Instructions to follow:
You are asked to reproduce the listing exactly and to omit its pictures.

▼▼▼

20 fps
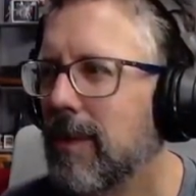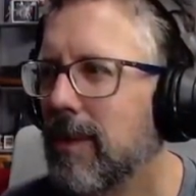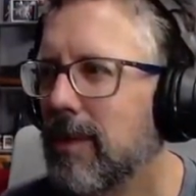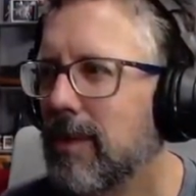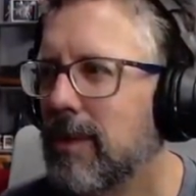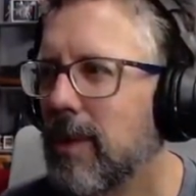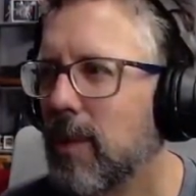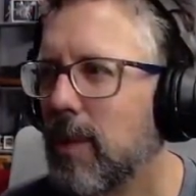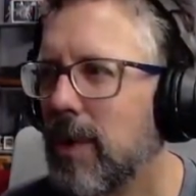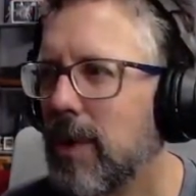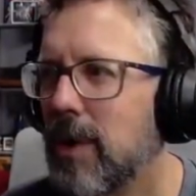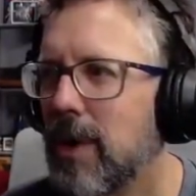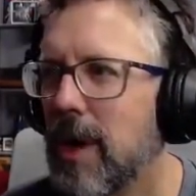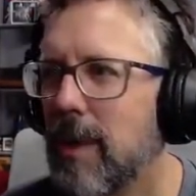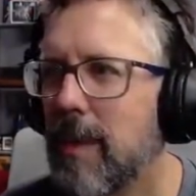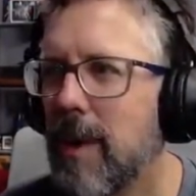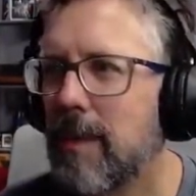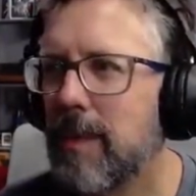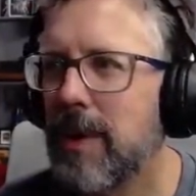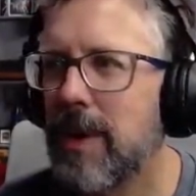So when you
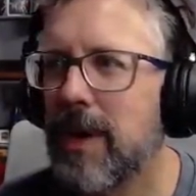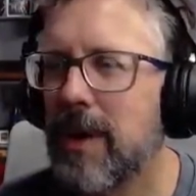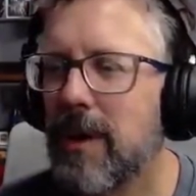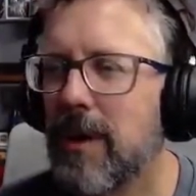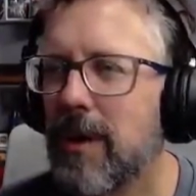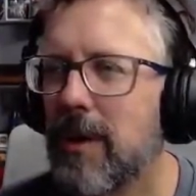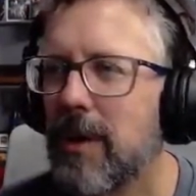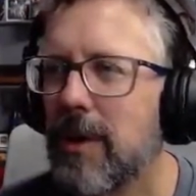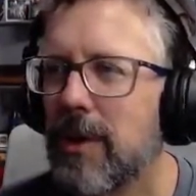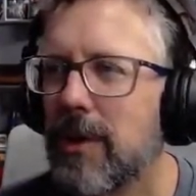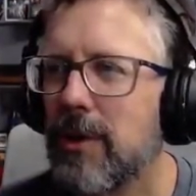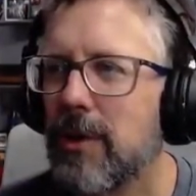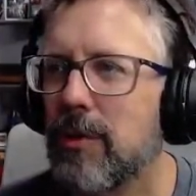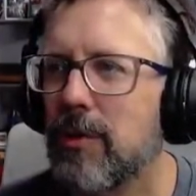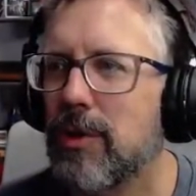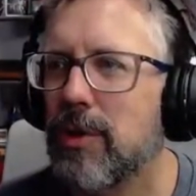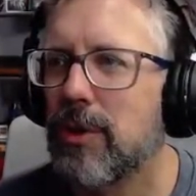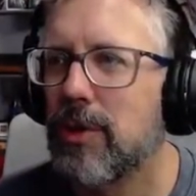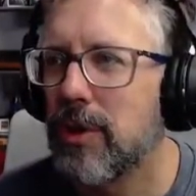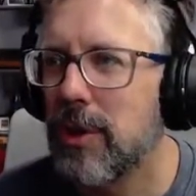come up here, you
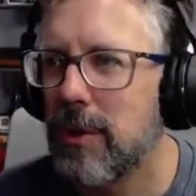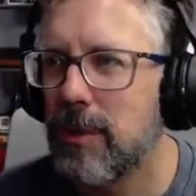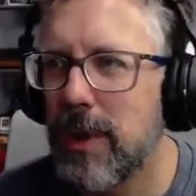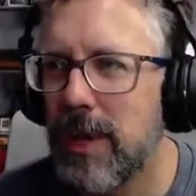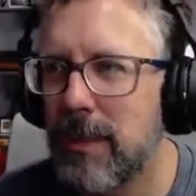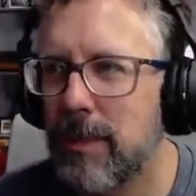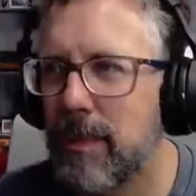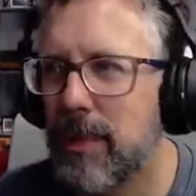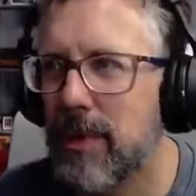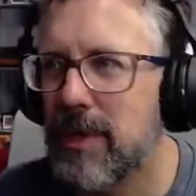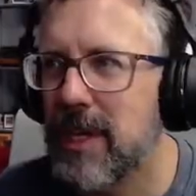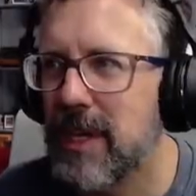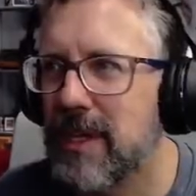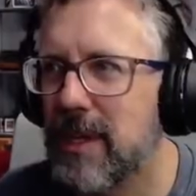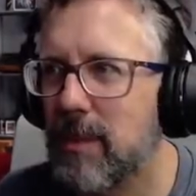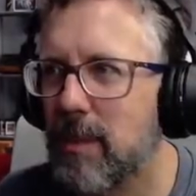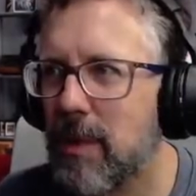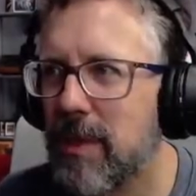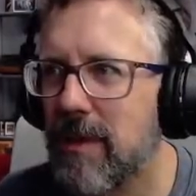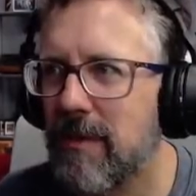should be
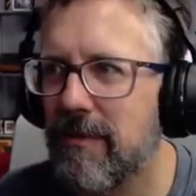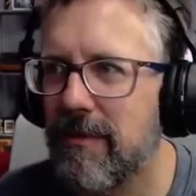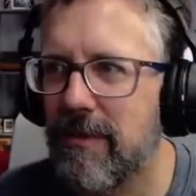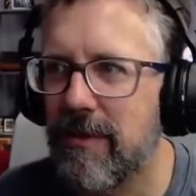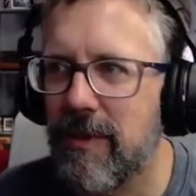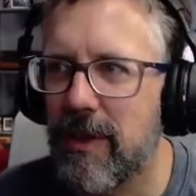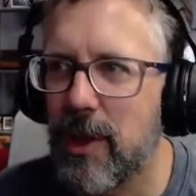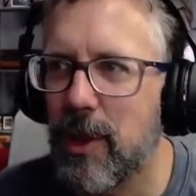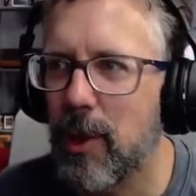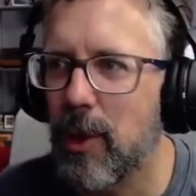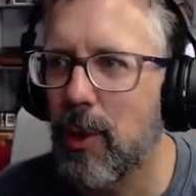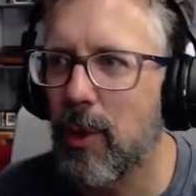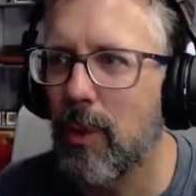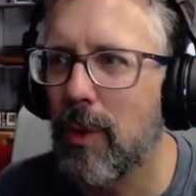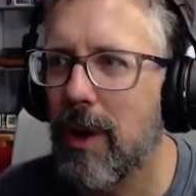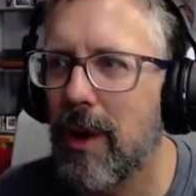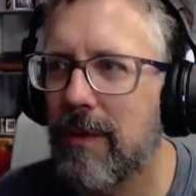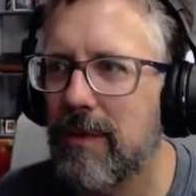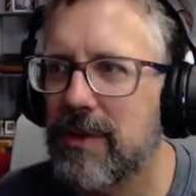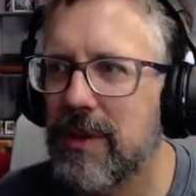presented with a view
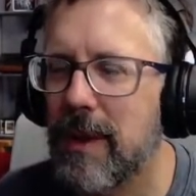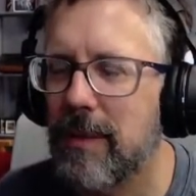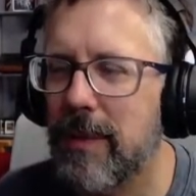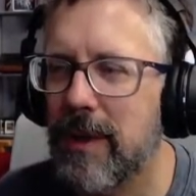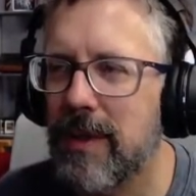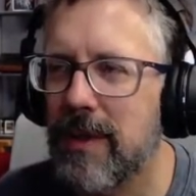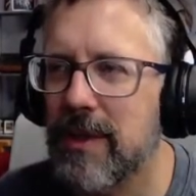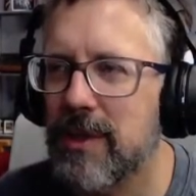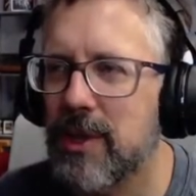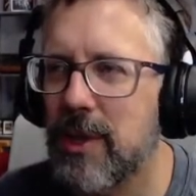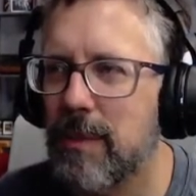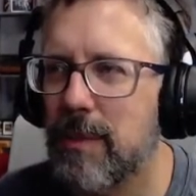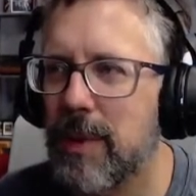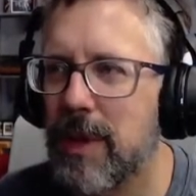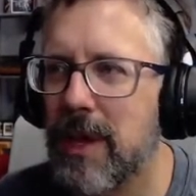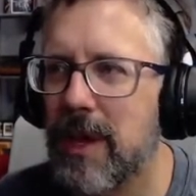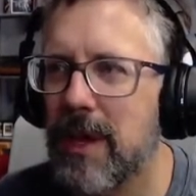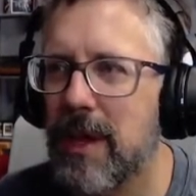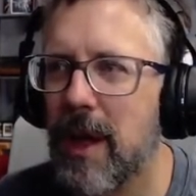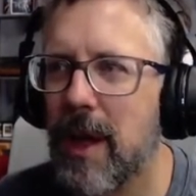of something. This should
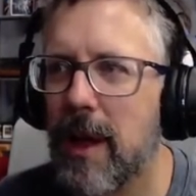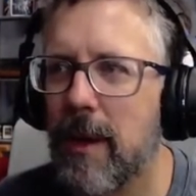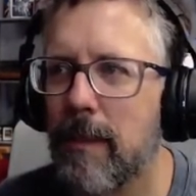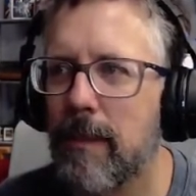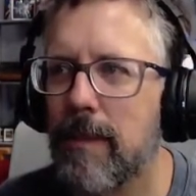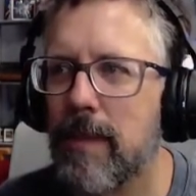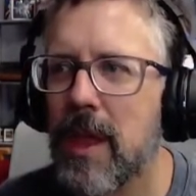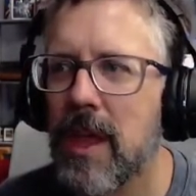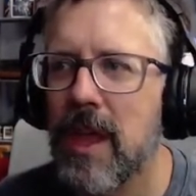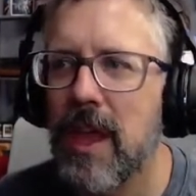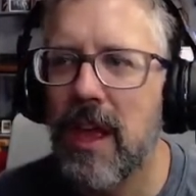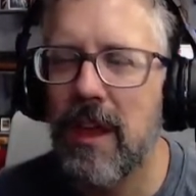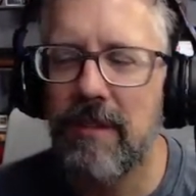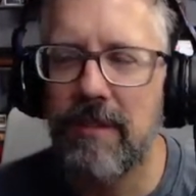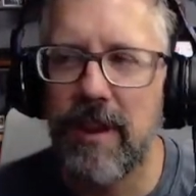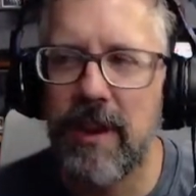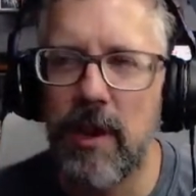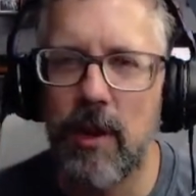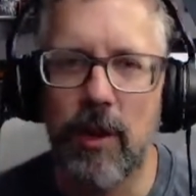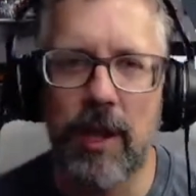be, in
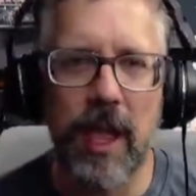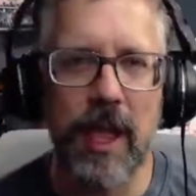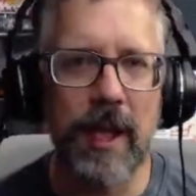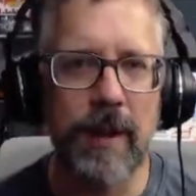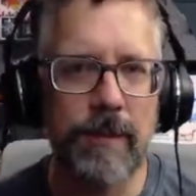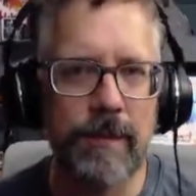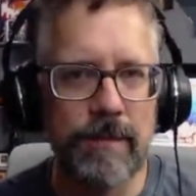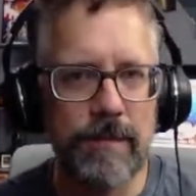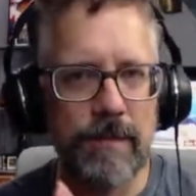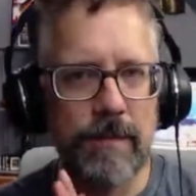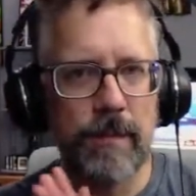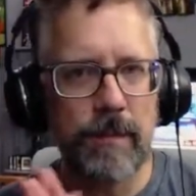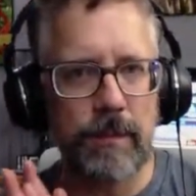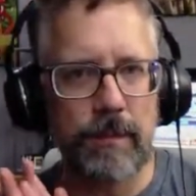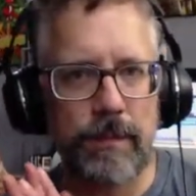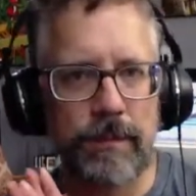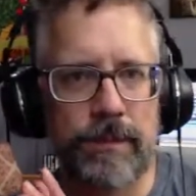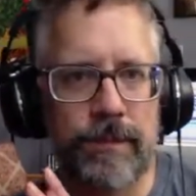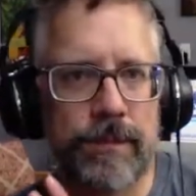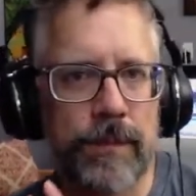video game
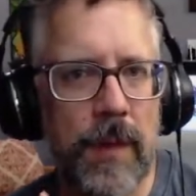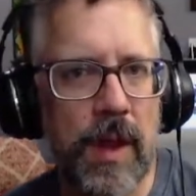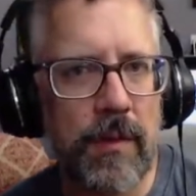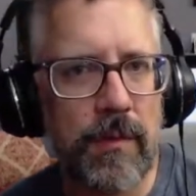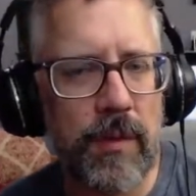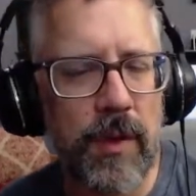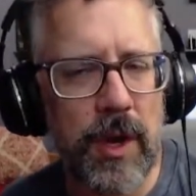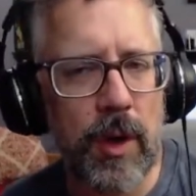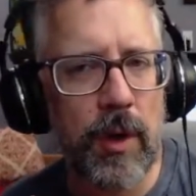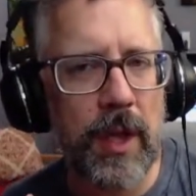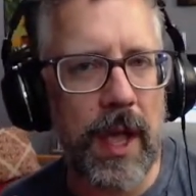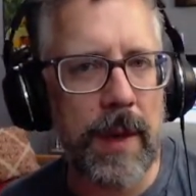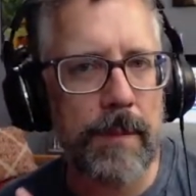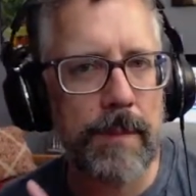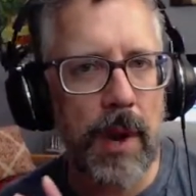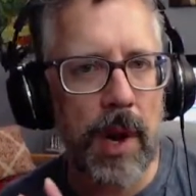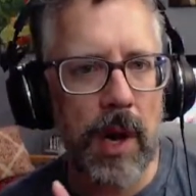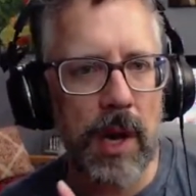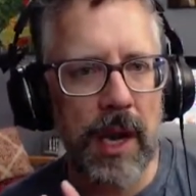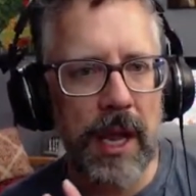
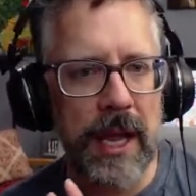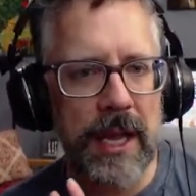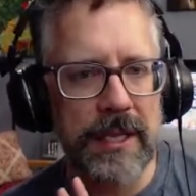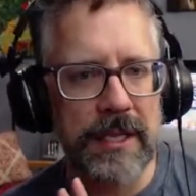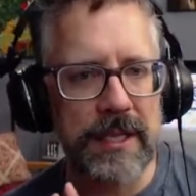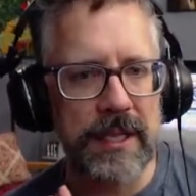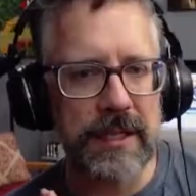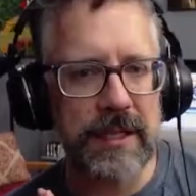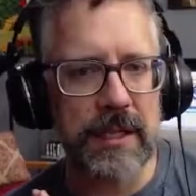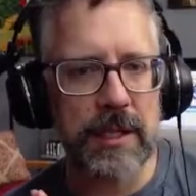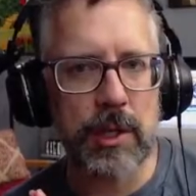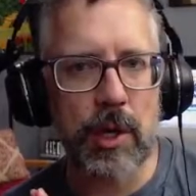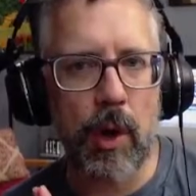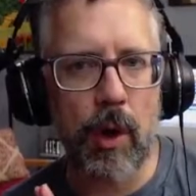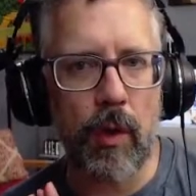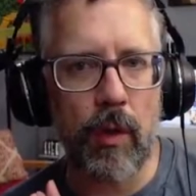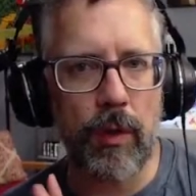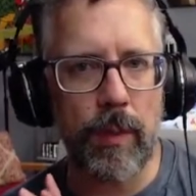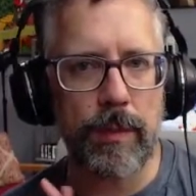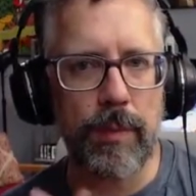parlance, this is
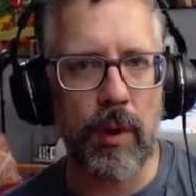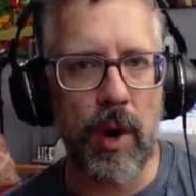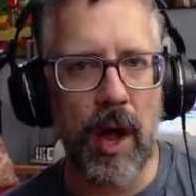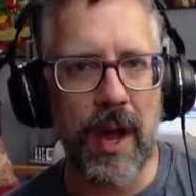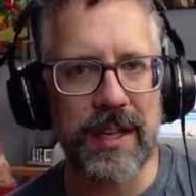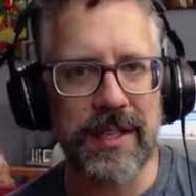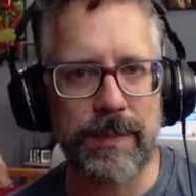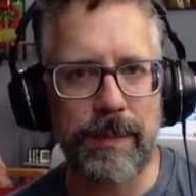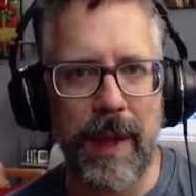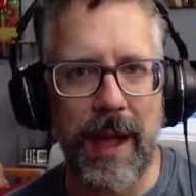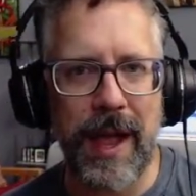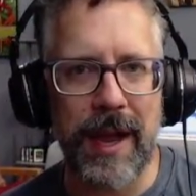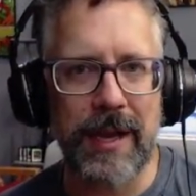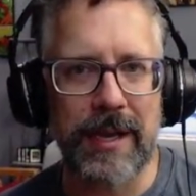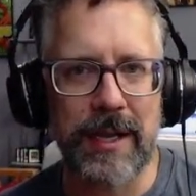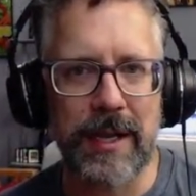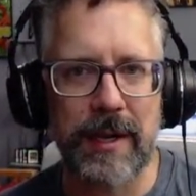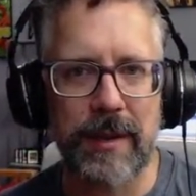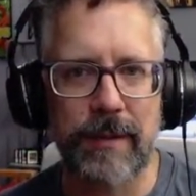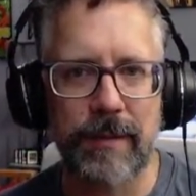called the
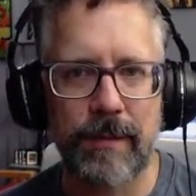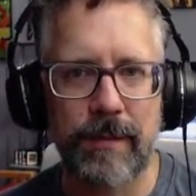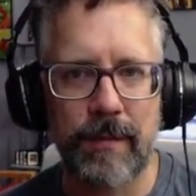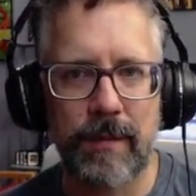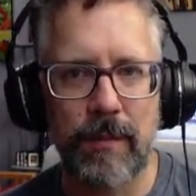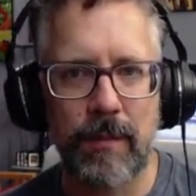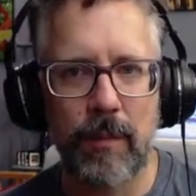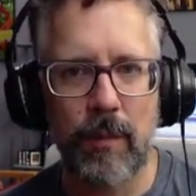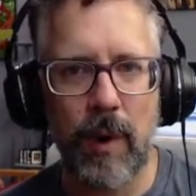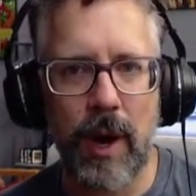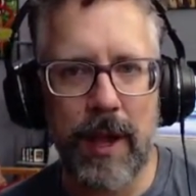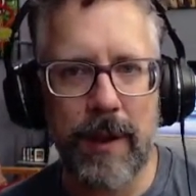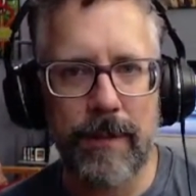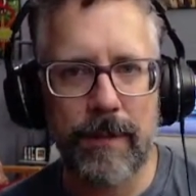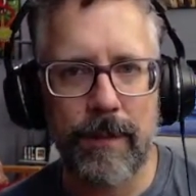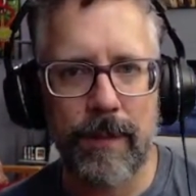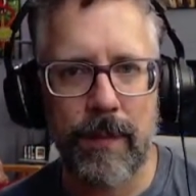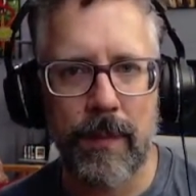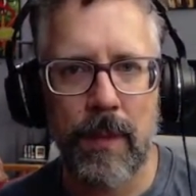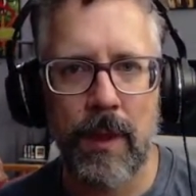prospect, right?
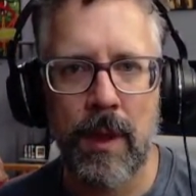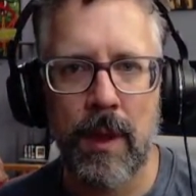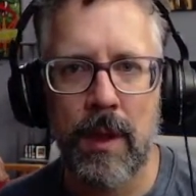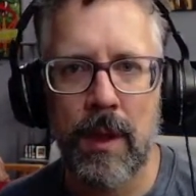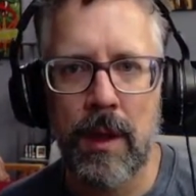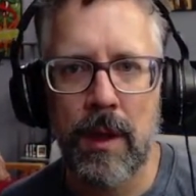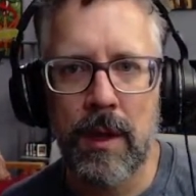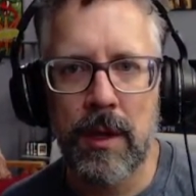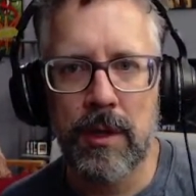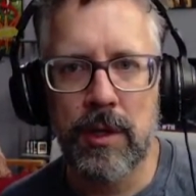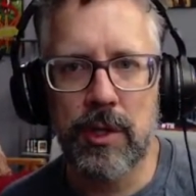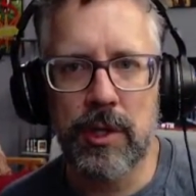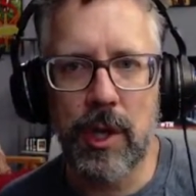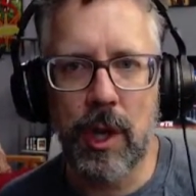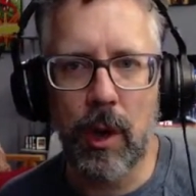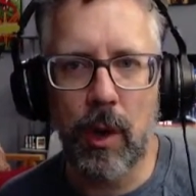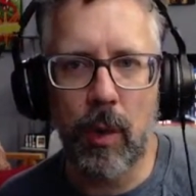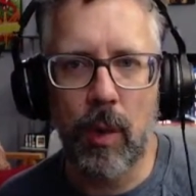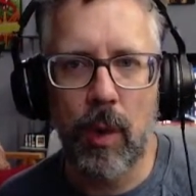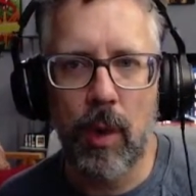
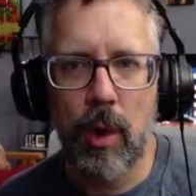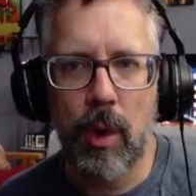So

▲▲▲

Written answer:
20 fps
So when you
come up here, you
should be
presented with a view
of something. This should
be, in
video game
parlance, this is
called the
prospect, right?
So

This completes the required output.